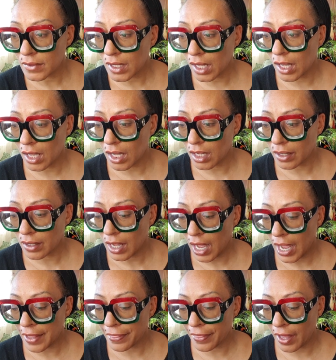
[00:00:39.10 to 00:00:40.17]
Yeah,
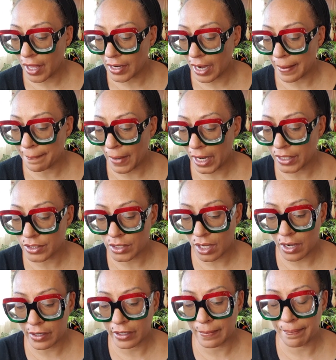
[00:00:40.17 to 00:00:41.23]
I thought I might
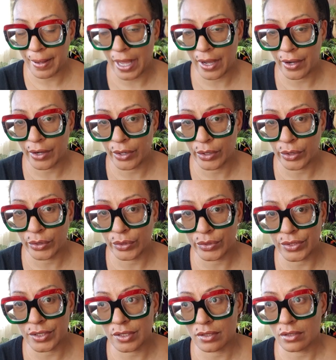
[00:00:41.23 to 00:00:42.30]
talk
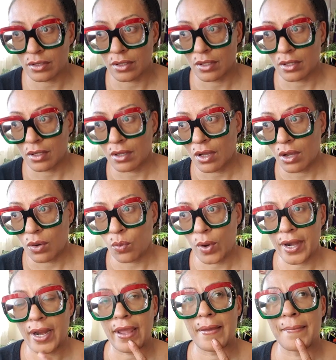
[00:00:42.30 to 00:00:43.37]
about
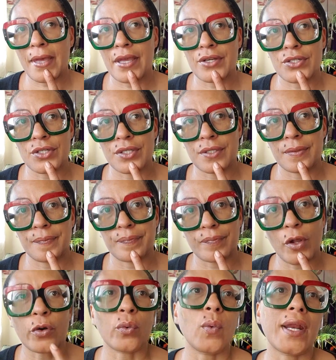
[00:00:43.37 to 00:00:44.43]
what I imagine
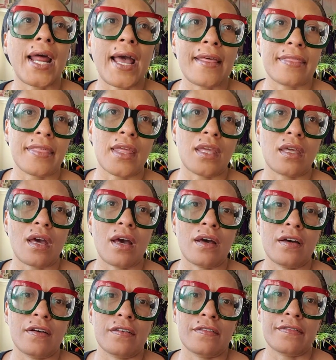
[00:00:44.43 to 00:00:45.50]
or what I think
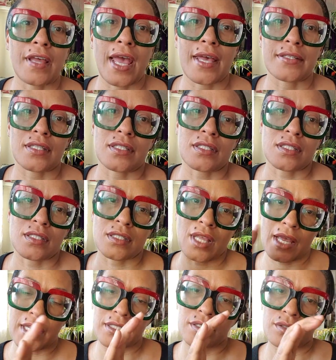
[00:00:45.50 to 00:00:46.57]
of as a
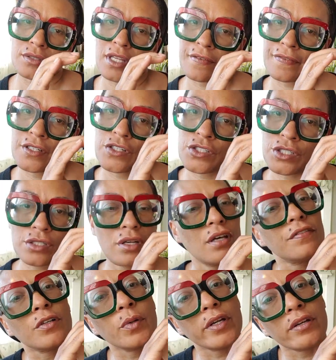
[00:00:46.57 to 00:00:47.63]
societal definition
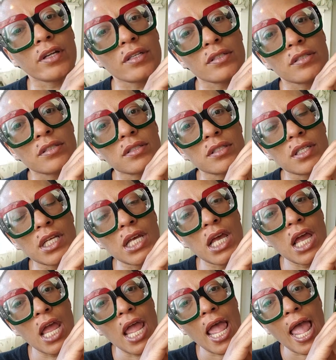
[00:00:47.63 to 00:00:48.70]
of queerness.
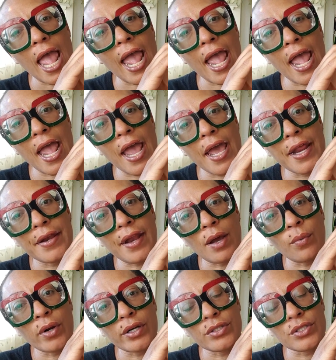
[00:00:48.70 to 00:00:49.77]
And I
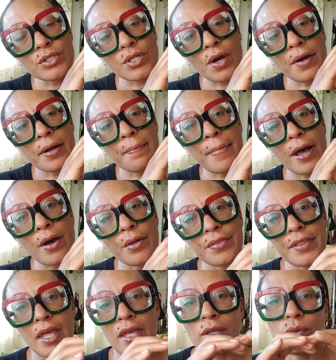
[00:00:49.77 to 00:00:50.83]
wanted to talk about
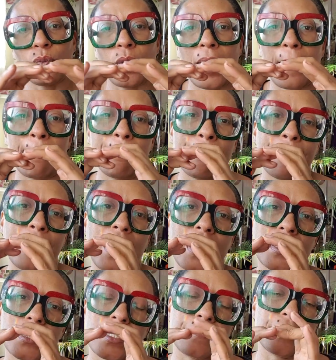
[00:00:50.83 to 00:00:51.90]
then what
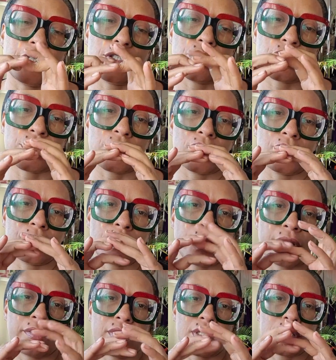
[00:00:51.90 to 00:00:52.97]
my definition of
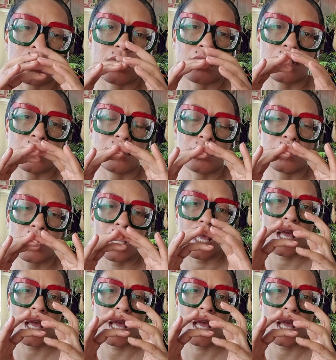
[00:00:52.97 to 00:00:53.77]
queerness is.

Exercise goal →
Using the records above, copy exactly and only the lines from the line with "[00:00:42.30 to 00:00:43.37]" through the end, both included; leave every picture out.

Solution to this exercise →
[00:00:42.30 to 00:00:43.37]
about
[00:00:43.37 to 00:00:44.43]
what I imagine
[00:00:44.43 to 00:00:45.50]
or what I think
[00:00:45.50 to 00:00:46.57]
of as a
[00:00:46.57 to 00:00:47.63]
societal definition
[00:00:47.63 to 00:00:48.70]
of queerness.
[00:00:48.70 to 00:00:49.77]
And I
[00:00:49.77 to 00:00:50.83]
wanted to talk about
[00:00:50.83 to 00:00:51.90]
then what
[00:00:51.90 to 00:00:52.97]
my definition of
[00:00:52.97 to 00:00:53.77]
queerness is.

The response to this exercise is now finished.